Just listen at the very start of the tune. brrrroing grand piano and whhiiiiiiiiiiiiii solina strings fading in at a midlow pitch in order to sustain the sound (after that, the high distorted electric guitar part starts, and quite a bit later in the tune the solina appears to be played also in an additional higher pitch, but that's hard to distinguish from the guitar sustain upto the point where it starts soloing in high and midhigh chords). Of course the very start of the tune doesn't sound like the full drone you hear later on, but IMO that is simply because here he's not yet playing fortissimo low chords on the grand piano, and no low distorted E-guitar chords are played over it.
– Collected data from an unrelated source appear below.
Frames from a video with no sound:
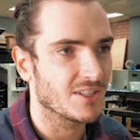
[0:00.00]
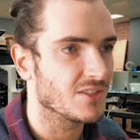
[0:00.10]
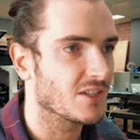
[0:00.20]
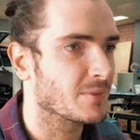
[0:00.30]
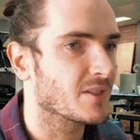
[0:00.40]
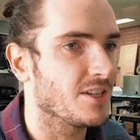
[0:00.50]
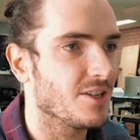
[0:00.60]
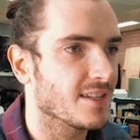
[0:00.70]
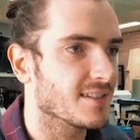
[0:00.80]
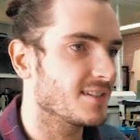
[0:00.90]
to the top side,
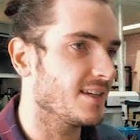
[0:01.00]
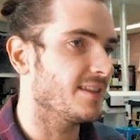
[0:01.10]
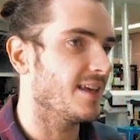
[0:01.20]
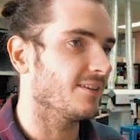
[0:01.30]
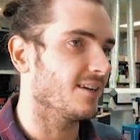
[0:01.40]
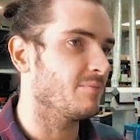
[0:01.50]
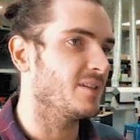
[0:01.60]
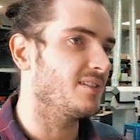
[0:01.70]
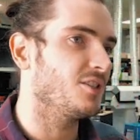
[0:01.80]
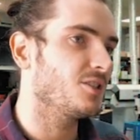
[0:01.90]
you can see there are
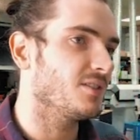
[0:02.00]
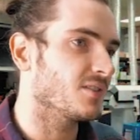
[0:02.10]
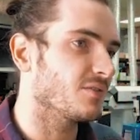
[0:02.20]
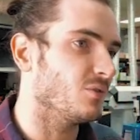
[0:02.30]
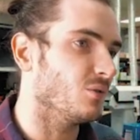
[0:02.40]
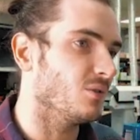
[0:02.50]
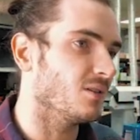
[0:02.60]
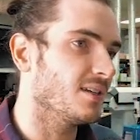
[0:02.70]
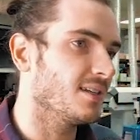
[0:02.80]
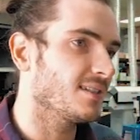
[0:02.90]
positions
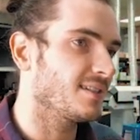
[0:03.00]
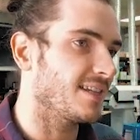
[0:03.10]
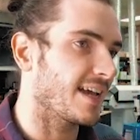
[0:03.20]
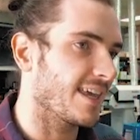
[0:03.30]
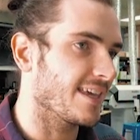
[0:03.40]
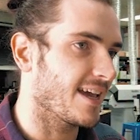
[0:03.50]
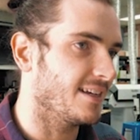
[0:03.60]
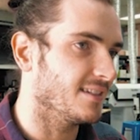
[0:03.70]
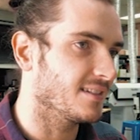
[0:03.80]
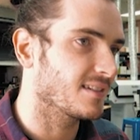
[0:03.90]
for stacking
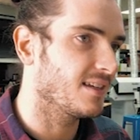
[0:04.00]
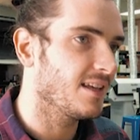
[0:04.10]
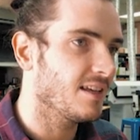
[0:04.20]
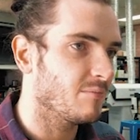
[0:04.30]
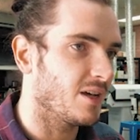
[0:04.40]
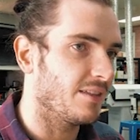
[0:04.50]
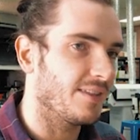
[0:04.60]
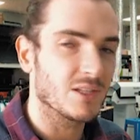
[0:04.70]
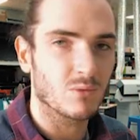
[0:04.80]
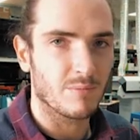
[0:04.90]
headers, but
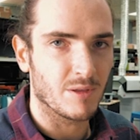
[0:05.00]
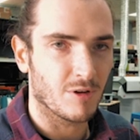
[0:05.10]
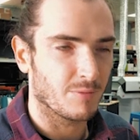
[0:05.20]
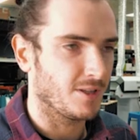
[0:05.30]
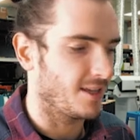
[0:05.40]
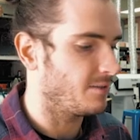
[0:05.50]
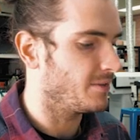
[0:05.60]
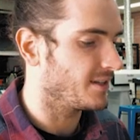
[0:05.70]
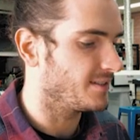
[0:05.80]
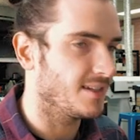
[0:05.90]
these won't be populated
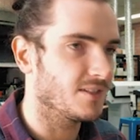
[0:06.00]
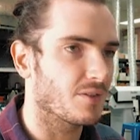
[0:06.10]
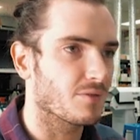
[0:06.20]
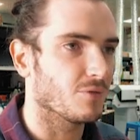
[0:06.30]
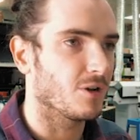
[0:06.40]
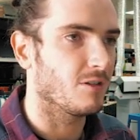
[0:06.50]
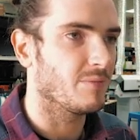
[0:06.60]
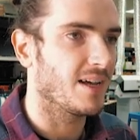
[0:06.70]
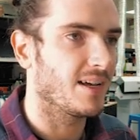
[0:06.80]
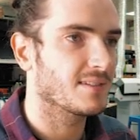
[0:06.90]
because these are through-hole
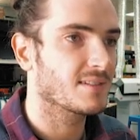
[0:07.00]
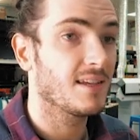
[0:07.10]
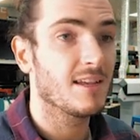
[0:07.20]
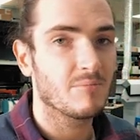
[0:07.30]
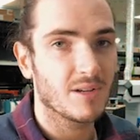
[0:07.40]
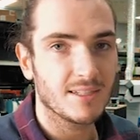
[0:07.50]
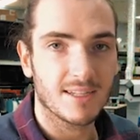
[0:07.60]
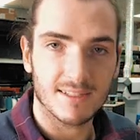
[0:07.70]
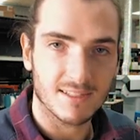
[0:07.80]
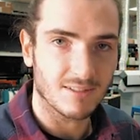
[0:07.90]
parts. But
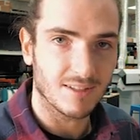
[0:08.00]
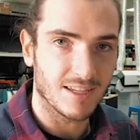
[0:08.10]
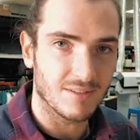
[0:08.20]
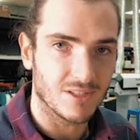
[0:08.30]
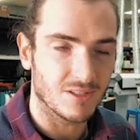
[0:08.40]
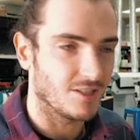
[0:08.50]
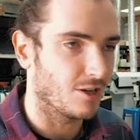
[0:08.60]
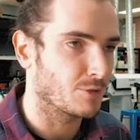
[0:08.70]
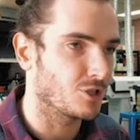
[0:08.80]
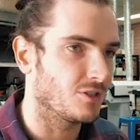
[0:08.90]
it still leaves you the
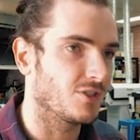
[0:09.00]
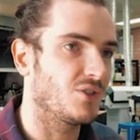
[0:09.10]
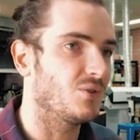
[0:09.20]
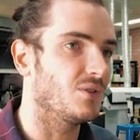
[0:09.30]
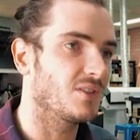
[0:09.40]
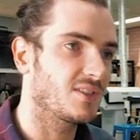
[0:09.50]
option to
Maybe I mishear one or all of the sections I identify as the string ensemble, where it actually is filtered noise or other string ensemble like sound from the arp2600 (like the one that gets cut of at 5:10 and then transfers into a choir like string, it doesn't really sound like a solina string ensemble but it's possible, certainly with external effects. it sounds like a VP-330 but that one is from 1979...). But in that case still the arp2600 or whatever noise/string isn't droney low, it's a mid to low pitched string/noise sound to sustain the low piano notes. So whether it's the 2600 or SSE, the reasoning stays the same. My money would be on an SSE rather than a 2600. I think he plays it polyphonical, which is a strong indication of it being an SSE, not a 2600.
Anyway, never forget that MO also used external effects (guitar pedals, echo tanks, etc) so an end result may be unrecognizable compared to the original sound source. And of course, David Bedford may also have had some synth like things from his own, so the choice is larger than SSE and ARP2600.
Do you have other specific examples than First Excursion? Maybe I can detect a synth in there.